Saved data entries:

((

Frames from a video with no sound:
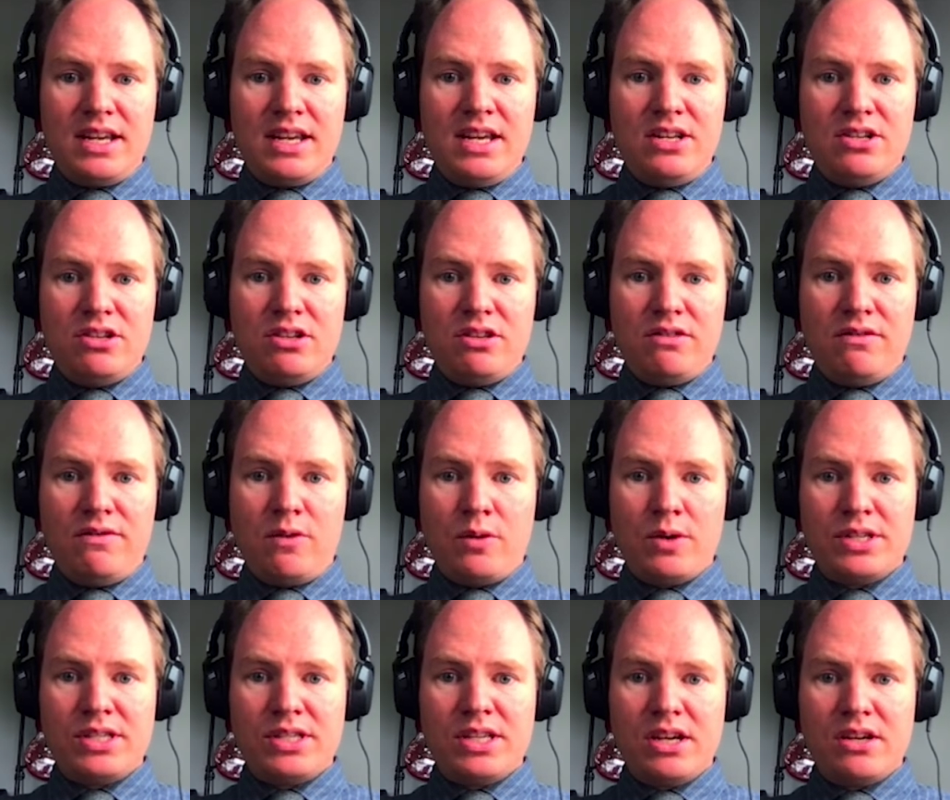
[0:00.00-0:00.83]
of the 4
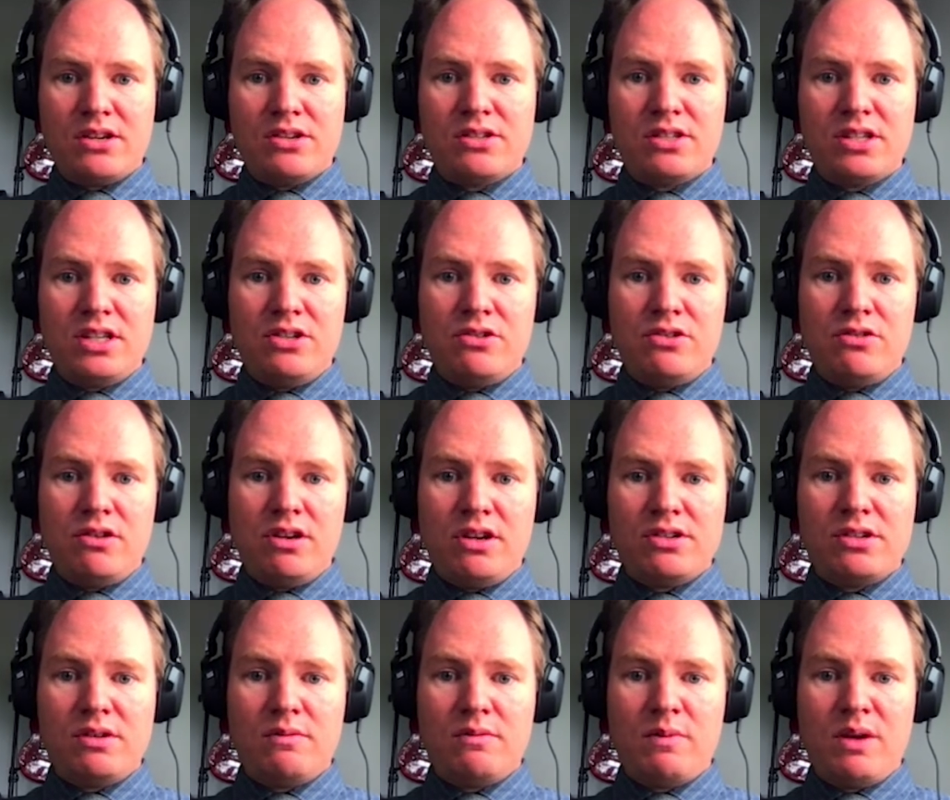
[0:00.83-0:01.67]
sections:
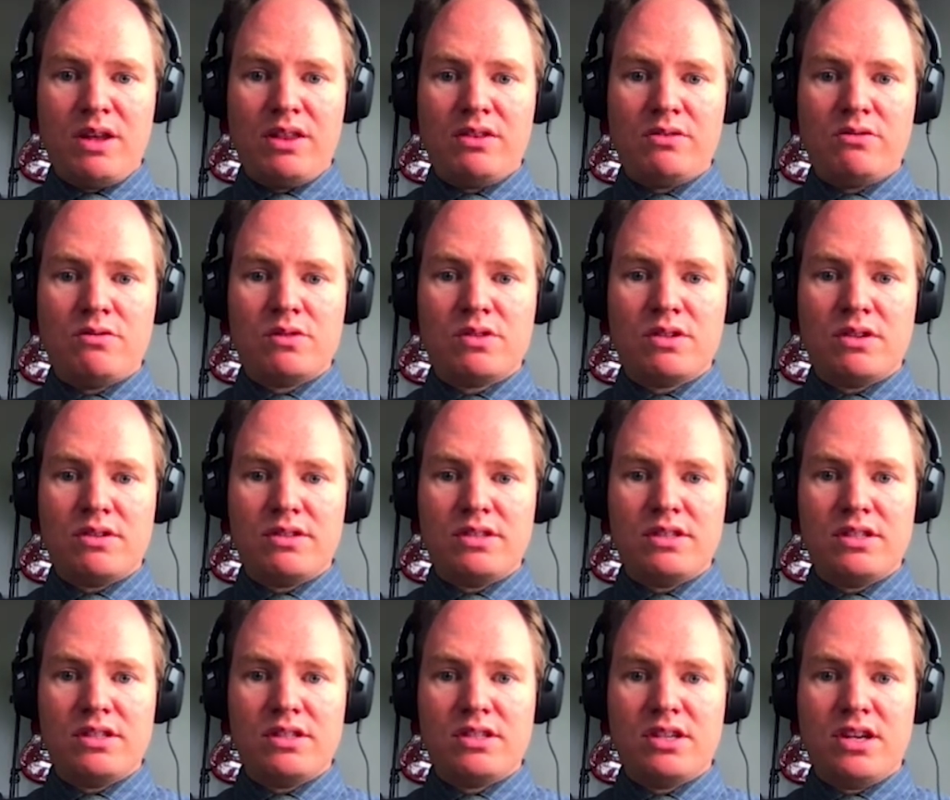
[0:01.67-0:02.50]
introduction, method, results,
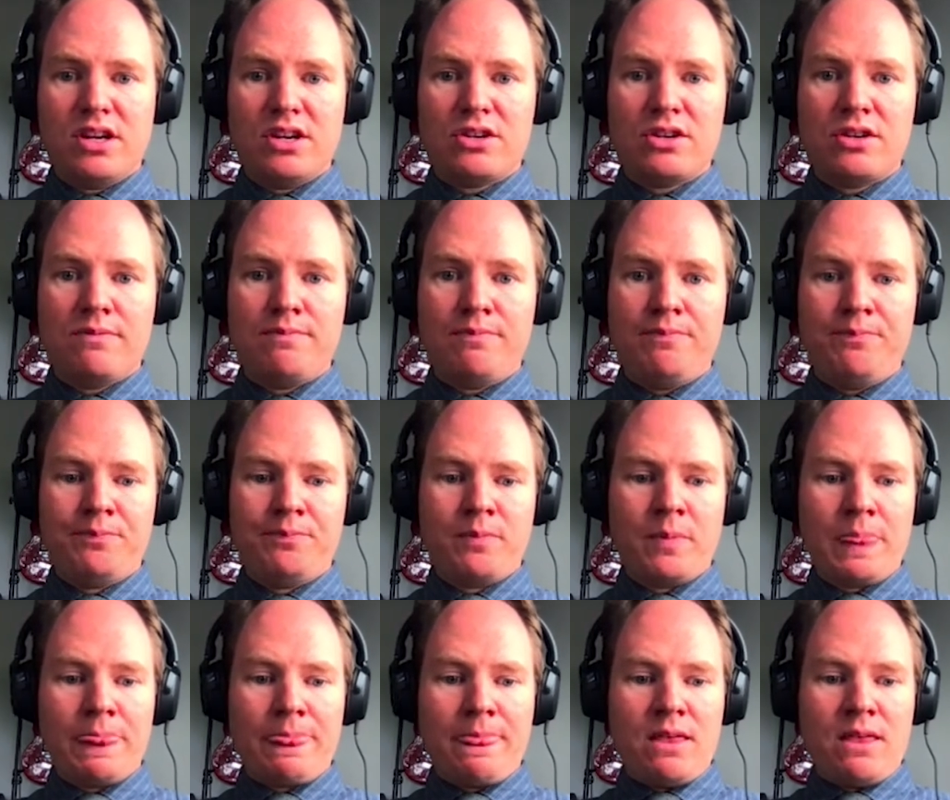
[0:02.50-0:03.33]
discussion.
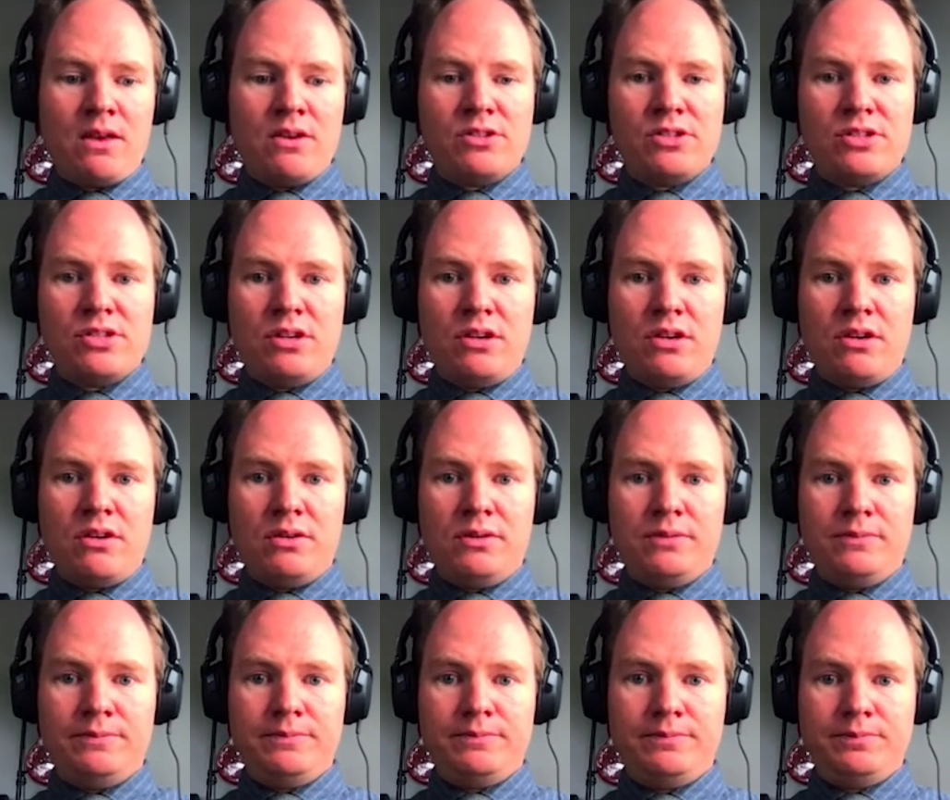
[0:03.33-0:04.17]

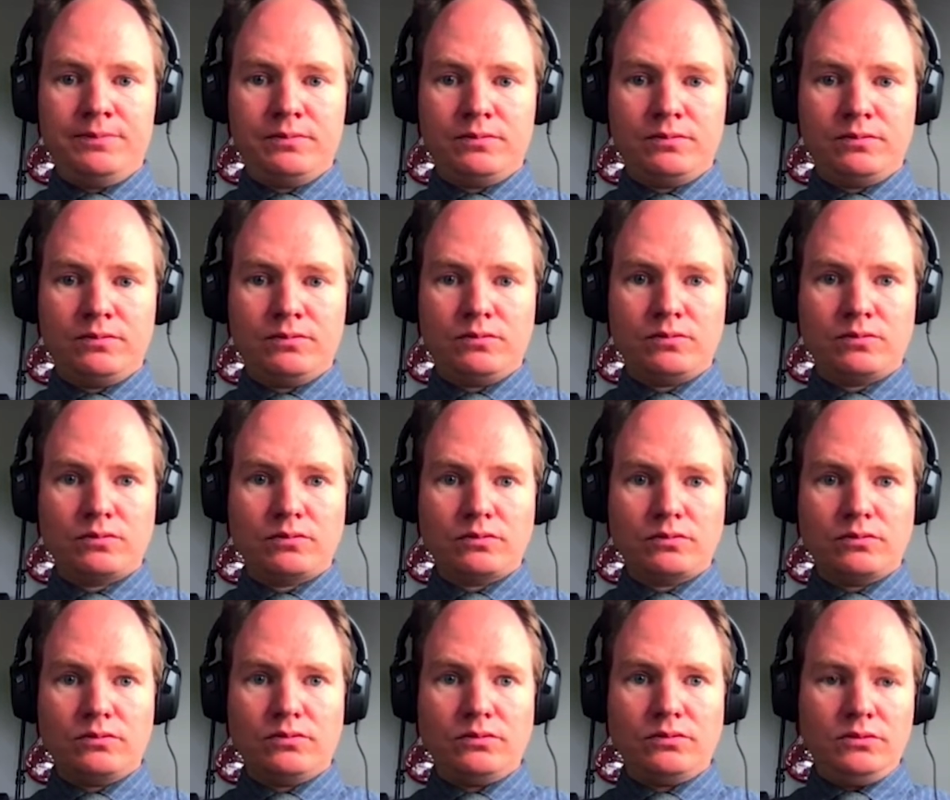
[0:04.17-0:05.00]
So,
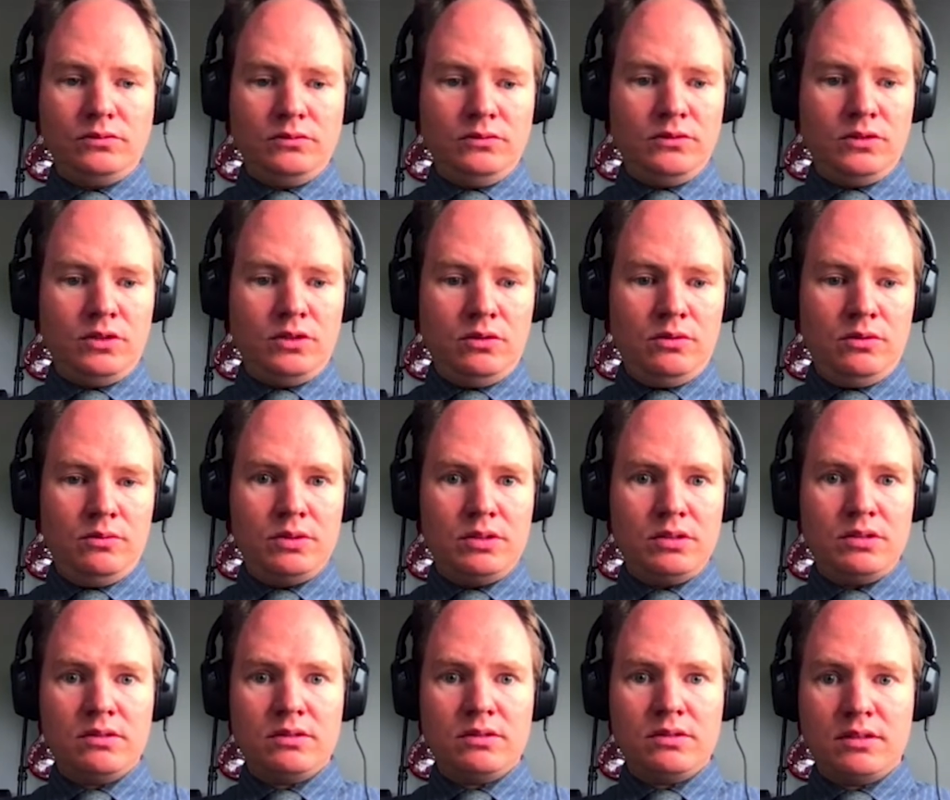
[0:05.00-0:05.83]
oops.
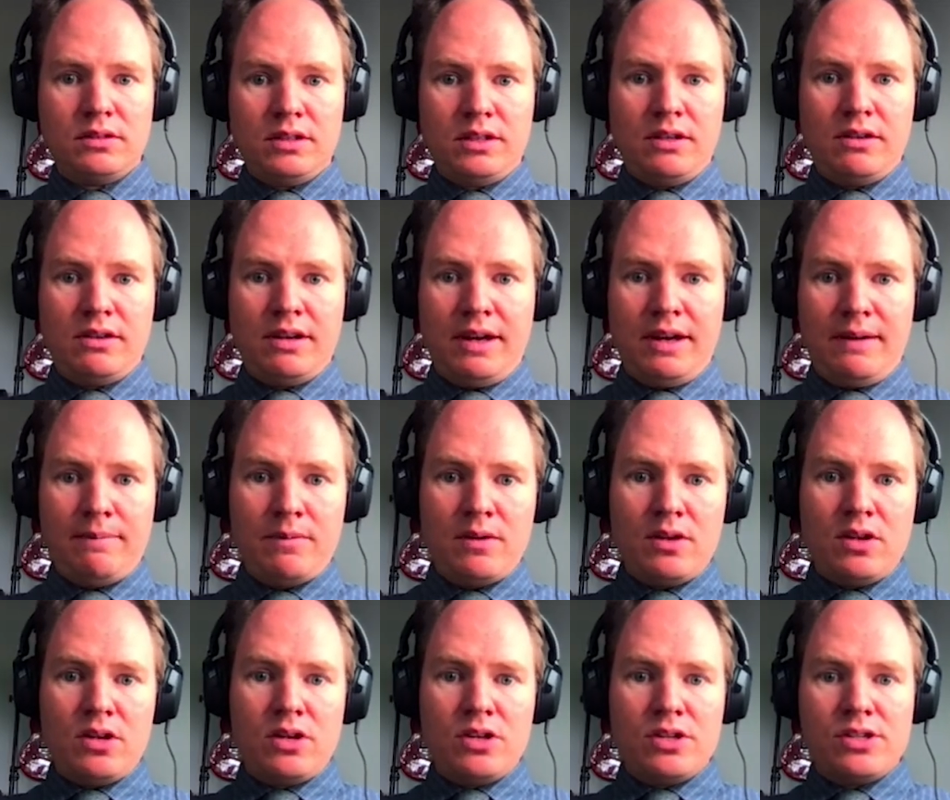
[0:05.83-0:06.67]
Okay,
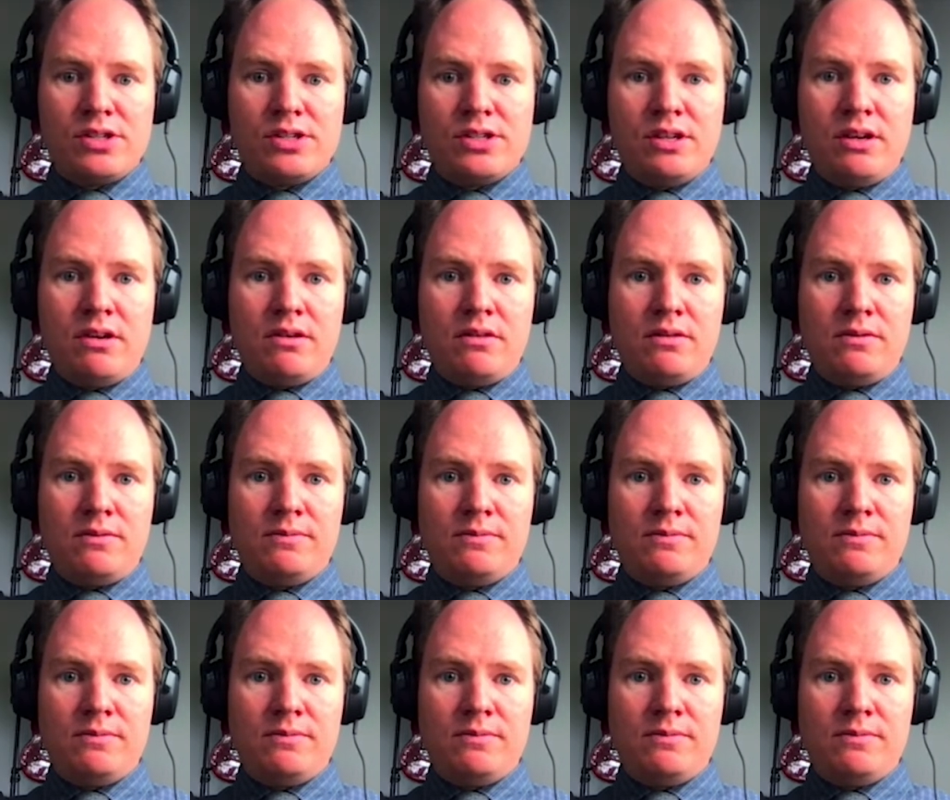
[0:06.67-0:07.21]
so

))

## Exercise brief
Go through the entries above and output them exactly, without pictures.

## Finished task
Frames from a video with no sound:
[0:00.00-0:00.83]
of the 4
[0:00.83-0:01.67]
sections:
[0:01.67-0:02.50]
introduction, method, results,
[0:02.50-0:03.33]
discussion.
[0:03.33-0:04.17]

[0:04.17-0:05.00]
So,
[0:05.00-0:05.83]
oops.
[0:05.83-0:06.67]
Okay,
[0:06.67-0:07.21]
so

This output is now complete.